The press reported yesterday that Harvard’s acceptance rate reached a record low—5.3 percent. The previous low was 5.9 percent. The headline might as well have been:
“This just in: Harvard is STILL absurdly difficult to get into…and so are all the other highly-prestigious colleges.”
These headlines run every year. And while the repetition will be of little comfort to those students who are licking the wounds inflicted by denials from their dream schools, for those students following them this year, here’s what you can learn from the same old stories.
You can do everything expected of you in high school—take the hardest classes, get the highest grades and test scores, participate in the most interesting and successful activities—none of that will be enough to guarantee you an admission to a college that 1) receives applications from the most accomplished students in the world like yourself, and 2) denies almost all of them. It’s not fair. It’s not personal. And it’s not going to change. I’m not saying you shouldn’t be applying if you really want to attend one of those schools. But your chances of not getting accepted are exponentially greater than your chances of acceptance. That’s the reality.
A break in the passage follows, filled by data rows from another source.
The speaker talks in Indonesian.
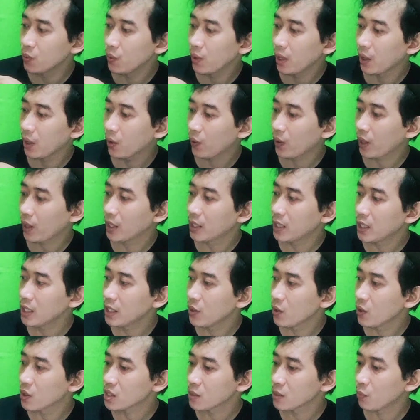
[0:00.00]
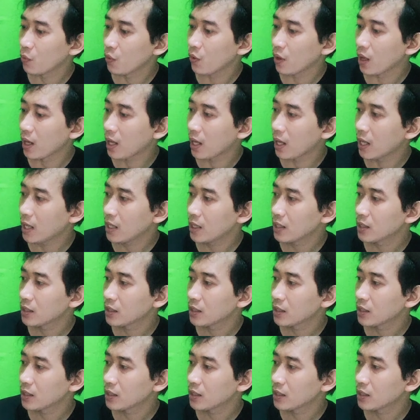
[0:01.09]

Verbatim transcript: gue. Ya. Oke, ini Dio semua.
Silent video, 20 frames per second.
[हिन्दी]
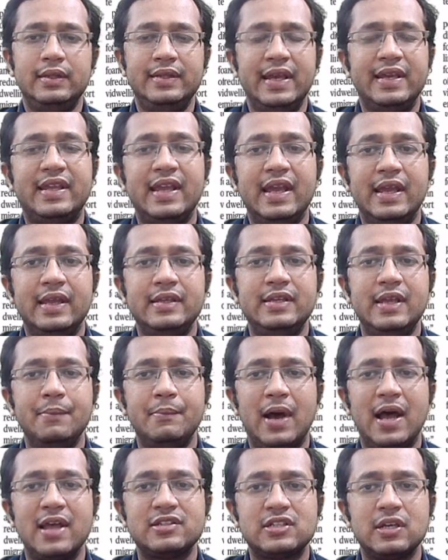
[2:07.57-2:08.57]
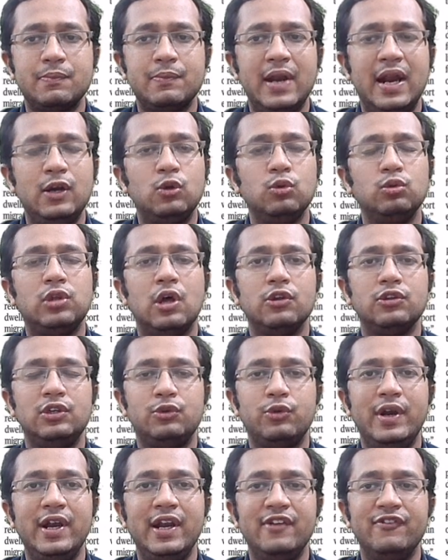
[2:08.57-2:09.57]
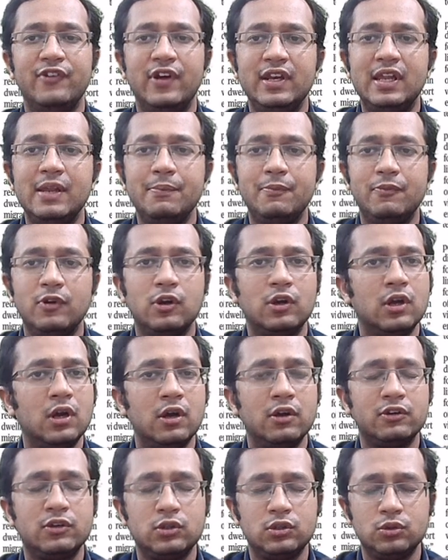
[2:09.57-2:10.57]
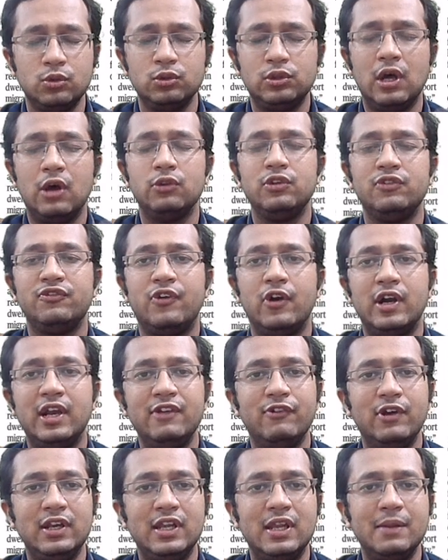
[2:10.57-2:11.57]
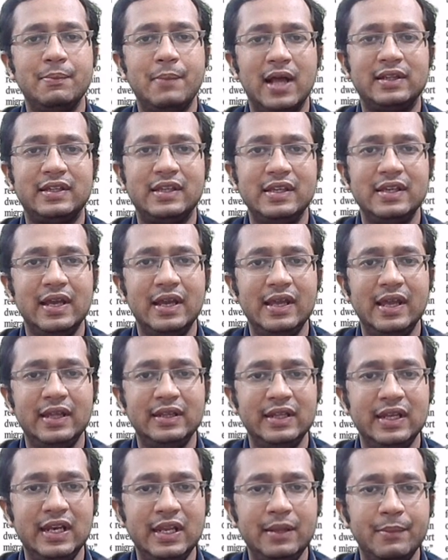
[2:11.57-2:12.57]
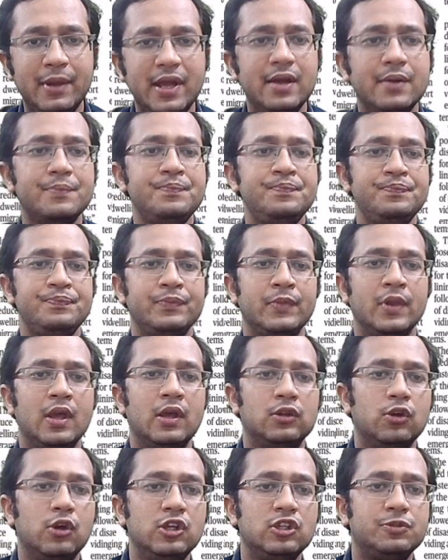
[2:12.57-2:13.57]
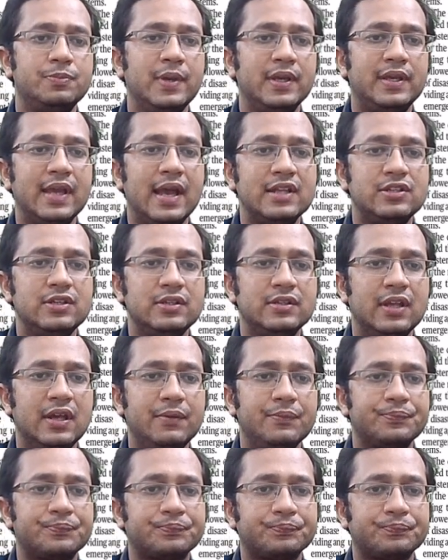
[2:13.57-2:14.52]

देखिए ये मास्टर प्लान 2021 की uh, 2041 की बात की गई है दिल्ली में इसमें क्या चीज़ है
But there are many college admissions stories that don’t get enough press, like the fact that there are just so many great colleges out there from which to choose. The press doesn’t write about those wonderful high-achievers who get over the denials and become happy and successful college students at places that were smart enough to admit them. The fact that most of the students in this country who apply to college get admitted, the existence of the roughly hundred other colleges whose offerings are nearly indistinguishable from those at Harvard, the way that everything always seems to turn out OK for good kids who work hard—those tales never make the front page.
As you gear up to begin your own college admissions process, whenever that may be, remember that the college admissions stories that make the news don’t represent broad college admissions reality. You can have an enjoyable, exciting, positive journey to college. All you have to do is believe in yourself enough to know that your hard work and character traits are more important than whether or not a famous college accepts you.
Just because they’re the same old stories doesn’t necessarily mean you must make them your own.